The upstream flange 17a of the first connecting member 17 has a flow path 17a-1 and a flow path 17a-2 as a second flow path. The upstream flange 17a supports one end of the flow path member 13 via an O-ring 25. The upstream flange 17a and the downstream flange 17b are formed in a cylindrical shape by a material having a thermal conductivity equal to or higher than a predetermined value, for example, stainless steel having excellent corrosiveness. The upstream flange 17a and the downstream flange 17b are not limited to stainless steel, but may be formed of a composite material of aluminum having a high thermal conductivity, and may be formed of a high thermal conductive resin material mixed with ceramics or a filler. May be done.

The flow path 17a-1 is located near the center of the upstream flange 17a and communicates with one end of the flow path 13a of the flow path member 13. As shown in FIG. 6, the flow path 17a-2 communicates with the flow path 17a-1 and extends from the center of the upstream flange 17a to the outer peripheral side. Therefore, the flow path 17a-1 and the flow path 17a-2 of the upstream flange 17a are communicated with the flow path 13a of the flow path member 13.

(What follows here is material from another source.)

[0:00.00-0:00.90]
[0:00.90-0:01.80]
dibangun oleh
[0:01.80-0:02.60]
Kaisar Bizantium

The downstream flange 17b includes a flow path 17b-1 as a second flow path, a flow path 17b-2, and a concave light source accommodating portion 17b-3 as an accommodating portion for accommodating the LED 23 of the light source unit 15. Have. The light source accommodating portion 17b-3 is formed as a recess having a circular opening in the region surrounded by the flow path 17b-1 and the flow path 17b-2. Therefore, the flow path 17b-1 and the flow path 17b-2 are arranged around the light source unit 15 provided inside the first connecting member 17. The opening of the light source accommodating portion 17b-3 is airtightly closed by the convex lens 21 included in the optical system 20, and the light source 16 accommodated in the light source accommodating portion 17b-3 flows through the flow path 13a of the flow path member 13. It is protected from the fluid, the fluid flowing through the flow path 17a-2, and the flow path 17a-1.

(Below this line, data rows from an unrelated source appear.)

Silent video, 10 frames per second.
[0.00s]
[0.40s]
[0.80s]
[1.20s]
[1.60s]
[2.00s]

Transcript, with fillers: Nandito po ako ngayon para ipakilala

As shown in FIG. 3, the inner diameter V of the opening of the light source accommodating portion 17b-3 is formed to be smaller than the outer diameter Y of the convex lens 21, and the opening of the light source accommodating portion 17b-3 is the incident surface 21a of the convex lens 21. It is covered with. The convex lens 21 is fixed to the light source accommodating portion 17b-3 by, for example, an adhesive. The outer peripheral edge of the convex lens 21 may be sealed with a sealing material or the like. The downstream flange 17b is connected to the upstream flange 17a in a state where the opening of the light source accommodating portion 17b-3 is closed by the convex lens 21, and connects the flow path 17b-1 and the flow path 17a-2. ..

Further, the downstream flange 17b is connected to the downstream flow path member 9. In this way, the first connecting member 17 directs the fluid flowing in from the flow path 13a of the flow path member 13 toward the flow path 17a-1 near the center of the convex lens 21 and the outer peripheral side of the light source accommodating portion 17b-3. Flow path 17a-2, flow path 17b-1 passing near the outer periphery of the light source accommodating portion 17b-3, and a flow path extending from the outer peripheral side of the light source accommodating portion 17b-3 to the vicinity of the center on the opposite surface side of the light emitting surface of the light source 16. It is allowed to flow out to the downstream flow path member 9 via the order of 17b-2.

The second connecting member 18 is formed in a cylindrical shape, and connects the upstream side flow path member 8 and the flow path member 13. The second connecting member 18 supports the other end of the flow path member 13 via the O-ring 25. The other end of the connecting member 19, which will be described later, is fixed to the outer peripheral portion of the second connecting member 18.

As shown in FIG. 4, the fluid flowing from the flow path of the upstream side flow path member 8 into the flow path 13a of the flow path member 13 flows in the flow path 13a as shown by the arrow in FIG. The fluid flows out to the flow path of the downstream flow path member 9 via the flow path 17a-1, the flow path 17a-2, the flow path 17b-1, and the flow path 17b-2 of the connection member 17 of 1. The fluid flowing into the first connecting member 17 enters the light source accommodating portion 17b-3 when passing through the paths of the flow path 17a-1, the flow path 17a-2, the flow path 17b-1, and the flow path 17b-2. While taking away the heat generated by the housed light source 16, it flows out to the downstream flow path member 9.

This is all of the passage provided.